Stored items
═══

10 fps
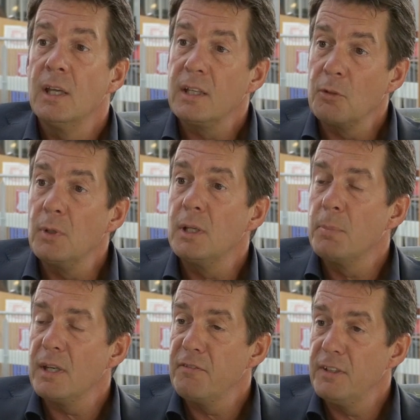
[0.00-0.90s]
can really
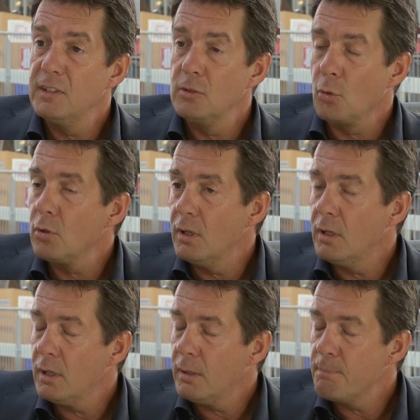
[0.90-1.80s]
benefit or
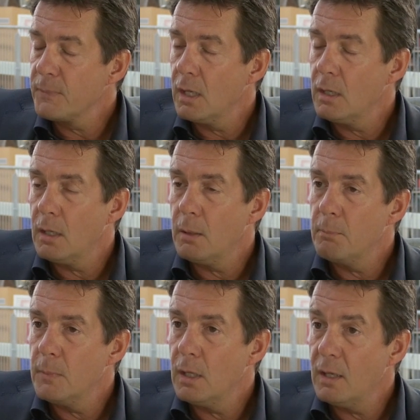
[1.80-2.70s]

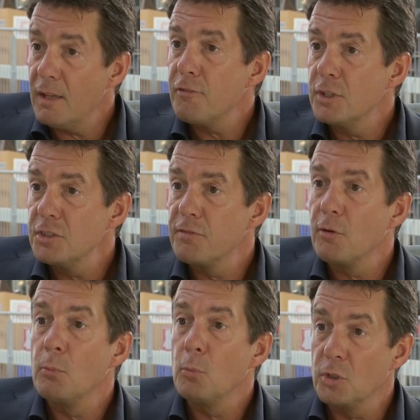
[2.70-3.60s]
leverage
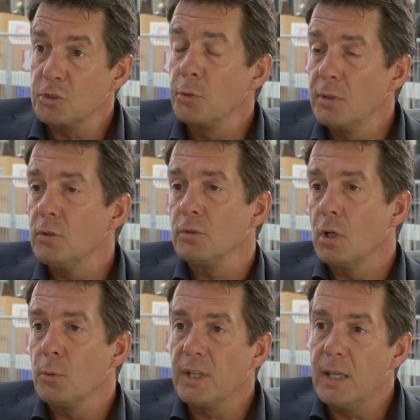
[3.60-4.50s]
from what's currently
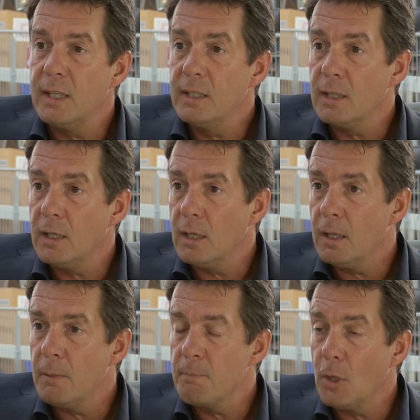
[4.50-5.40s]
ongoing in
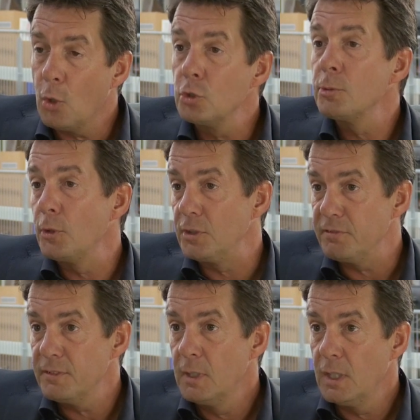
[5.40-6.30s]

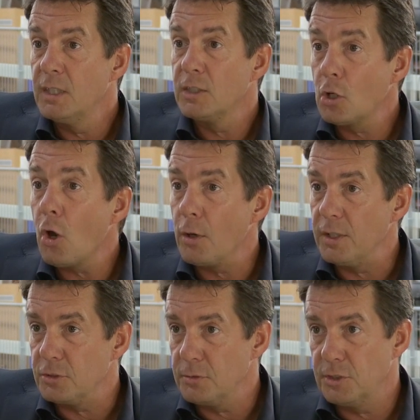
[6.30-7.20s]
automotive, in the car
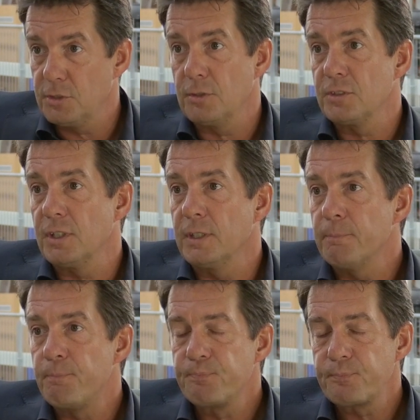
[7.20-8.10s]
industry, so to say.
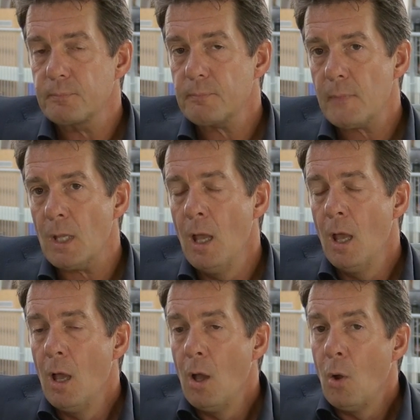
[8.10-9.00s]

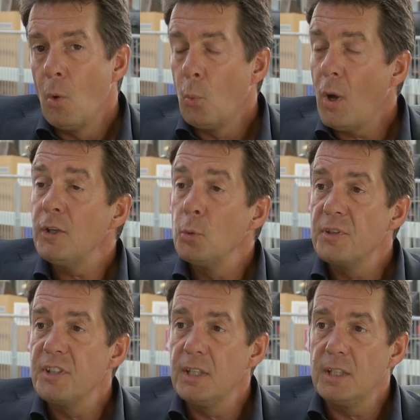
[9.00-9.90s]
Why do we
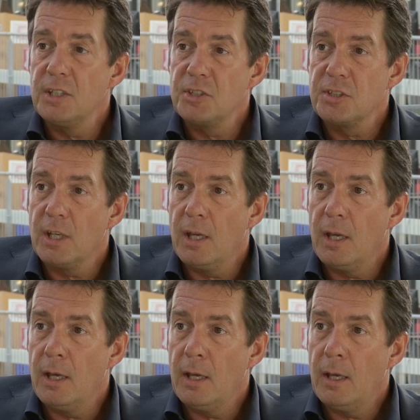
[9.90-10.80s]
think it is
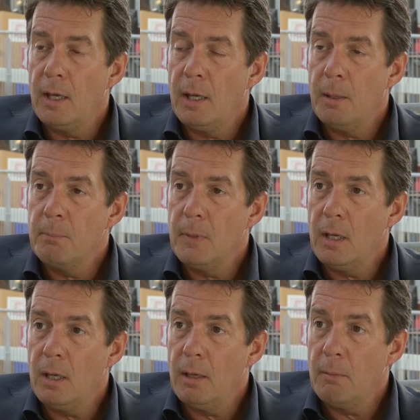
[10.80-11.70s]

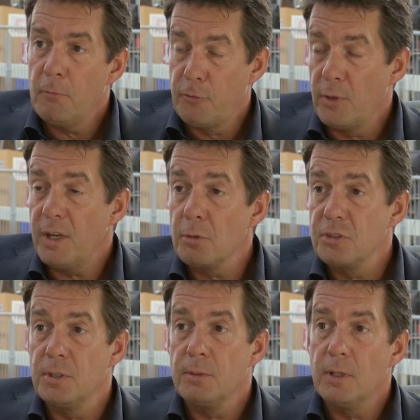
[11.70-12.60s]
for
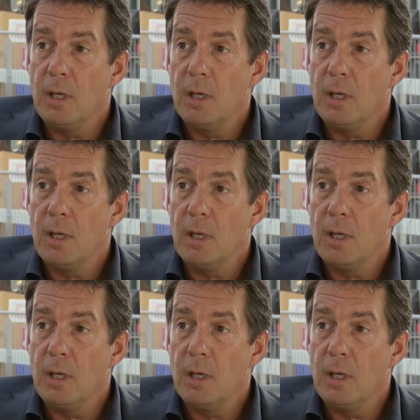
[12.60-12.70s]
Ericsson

═══

Final task for the records above: print exactly the lines from the one that contains "[6.30-7.20s]" through the last line, both ends included, pictures excluded.

[6.30-7.20s]
automotive, in the car
[7.20-8.10s]
industry, so to say.
[8.10-9.00s]

[9.00-9.90s]
Why do we
[9.90-10.80s]
think it is
[10.80-11.70s]

[11.70-12.60s]
for
[12.60-12.70s]
Ericsson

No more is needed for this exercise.